## WORK ITEM
Wherever the line that contains "[31:56.36-31:57.36]" falls, repeat it and the lines after it exactly until the records end, without any pictures.

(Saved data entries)
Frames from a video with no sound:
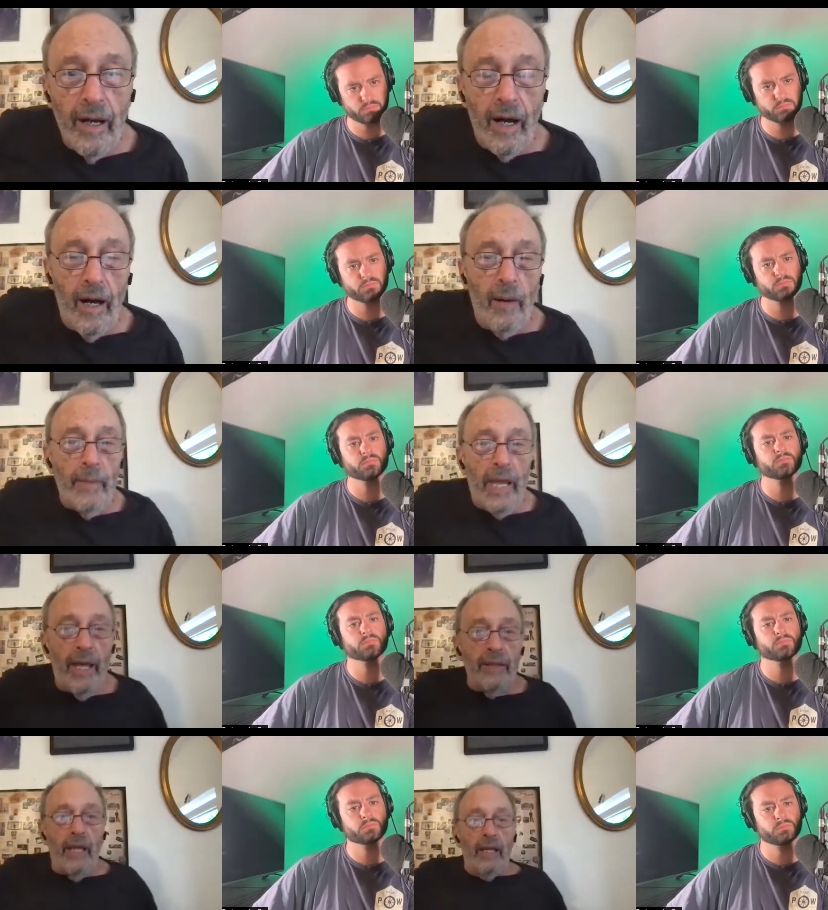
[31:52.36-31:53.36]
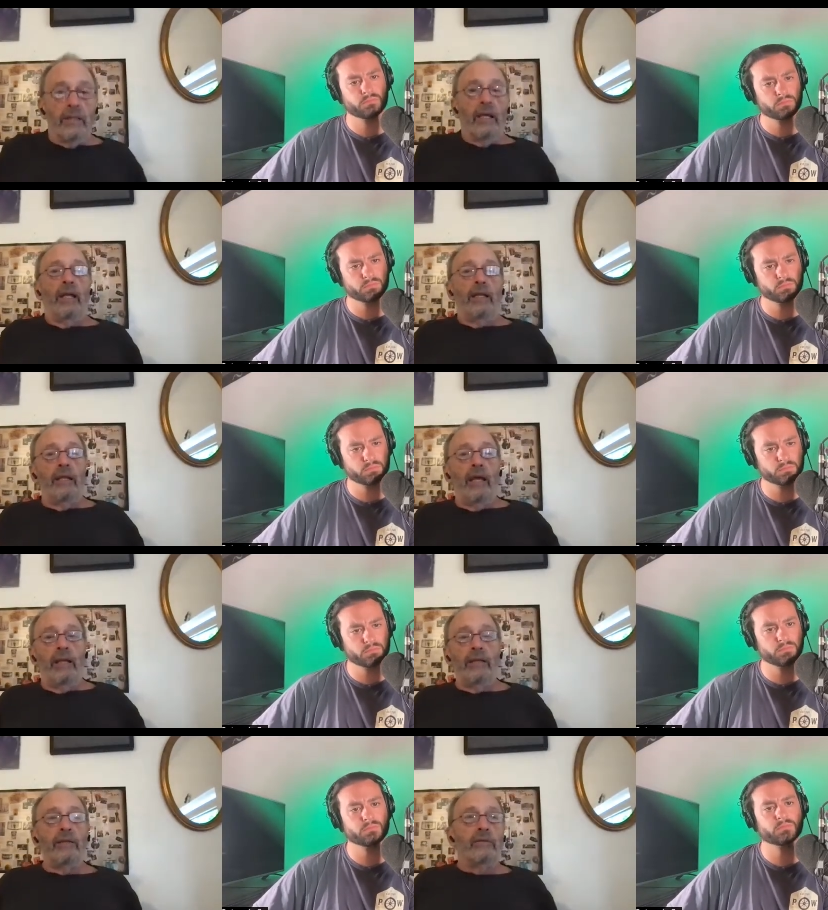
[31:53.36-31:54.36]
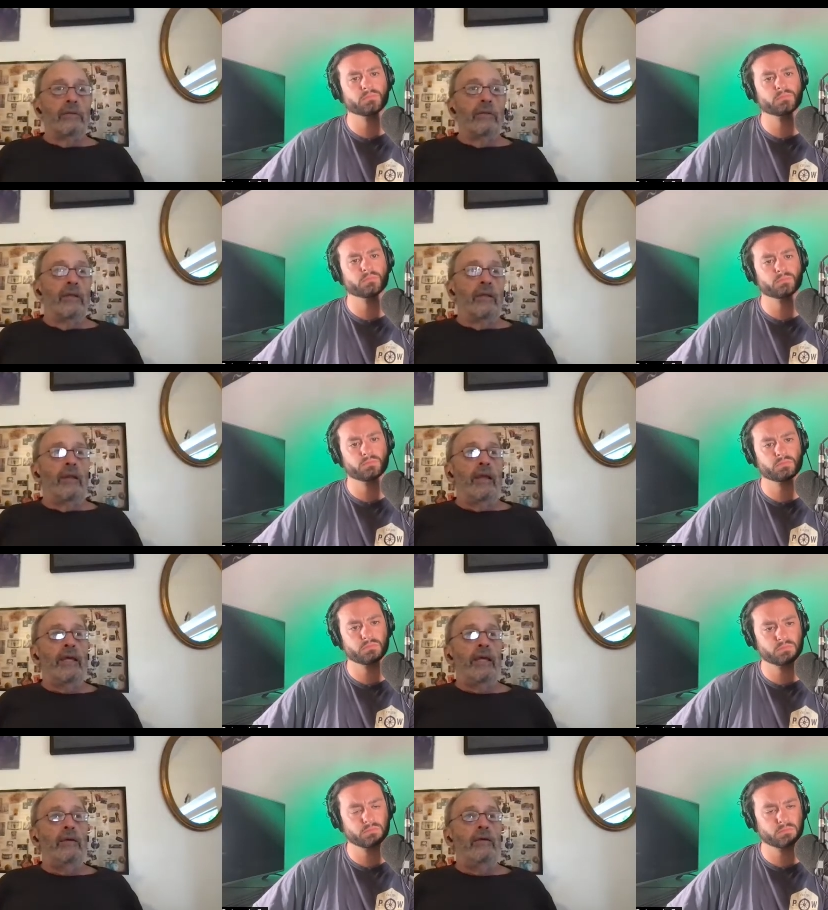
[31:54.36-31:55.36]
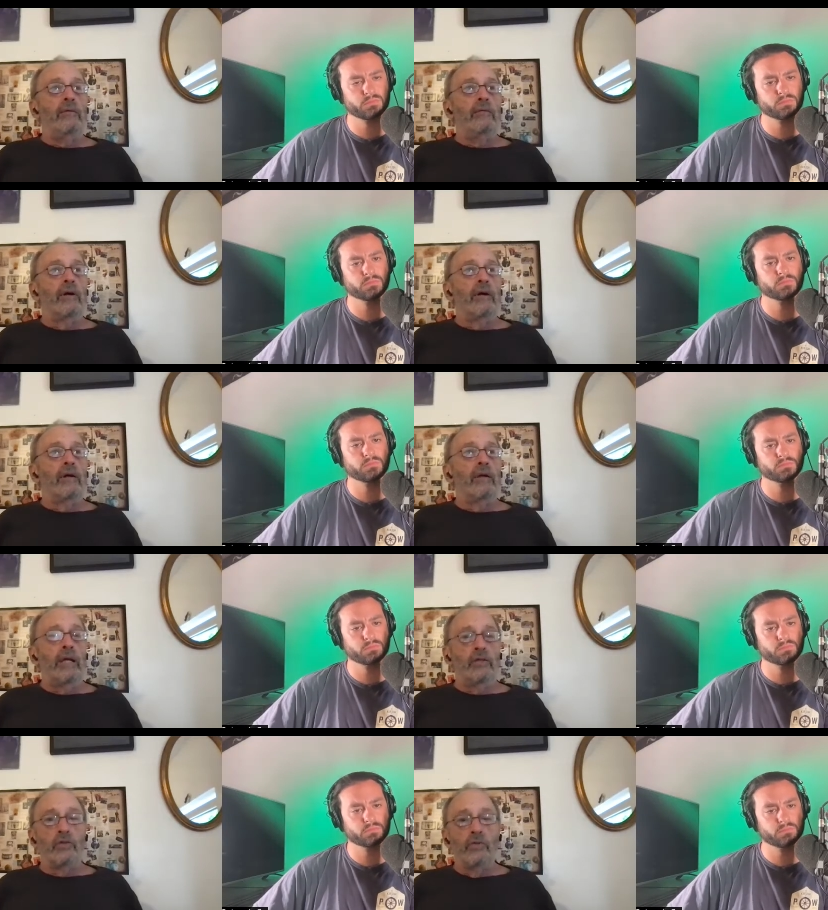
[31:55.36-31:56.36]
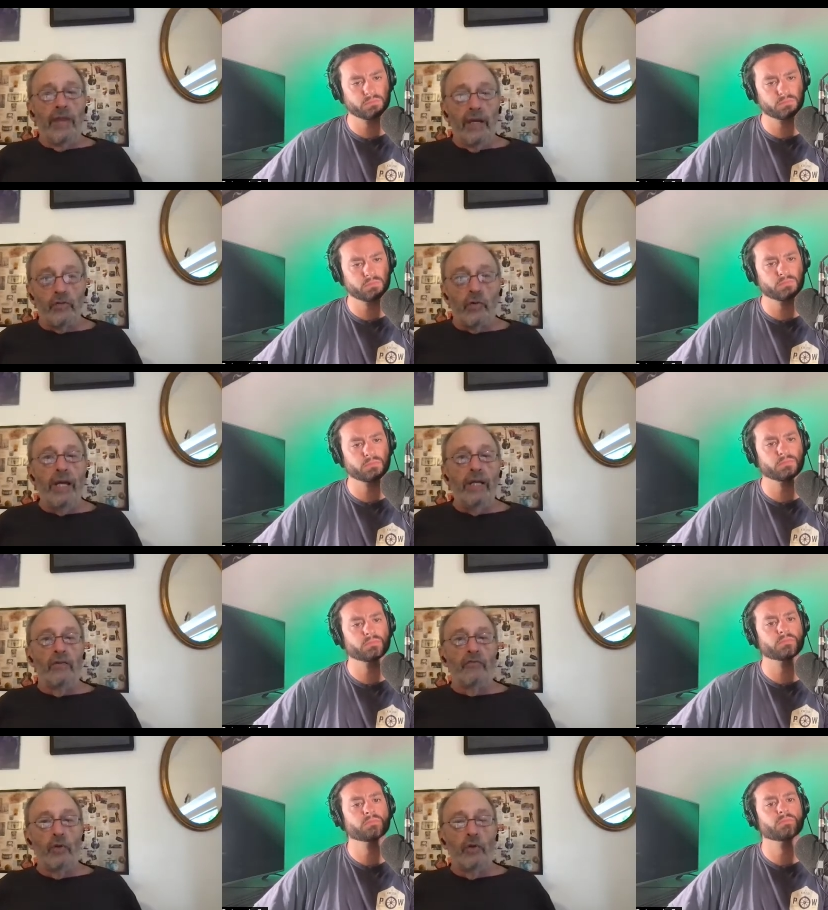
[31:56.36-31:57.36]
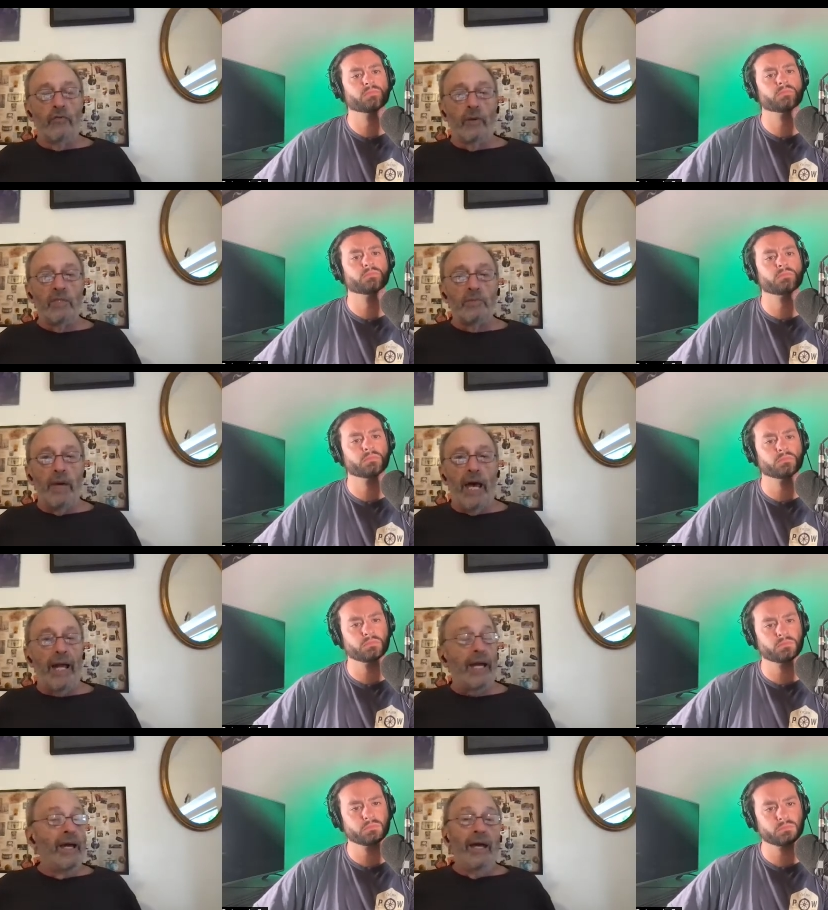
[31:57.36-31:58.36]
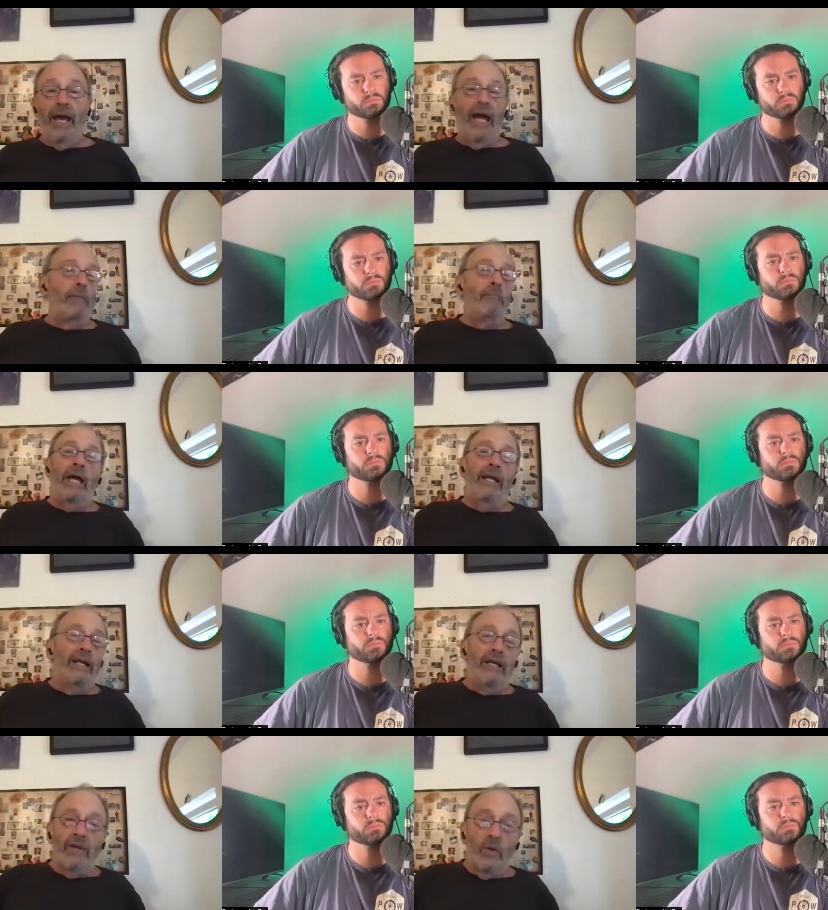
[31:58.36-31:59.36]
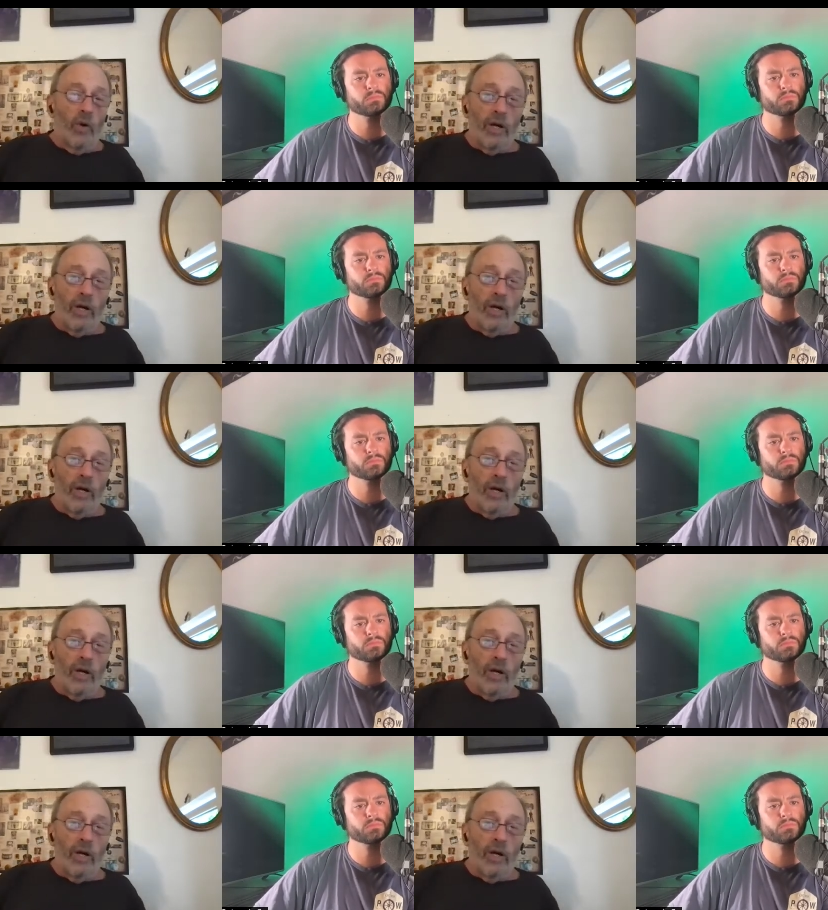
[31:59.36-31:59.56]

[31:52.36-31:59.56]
Speaker 1: um, and and and and he uh, he they drained the fluid from his back, and it made it even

## TASK RESULT
[31:56.36-31:57.36]
[31:57.36-31:58.36]
[31:58.36-31:59.36]
[31:59.36-31:59.56]

[31:52.36-31:59.56]
Speaker 1: um, and and and and he uh, he they drained the fluid from his back, and it made it even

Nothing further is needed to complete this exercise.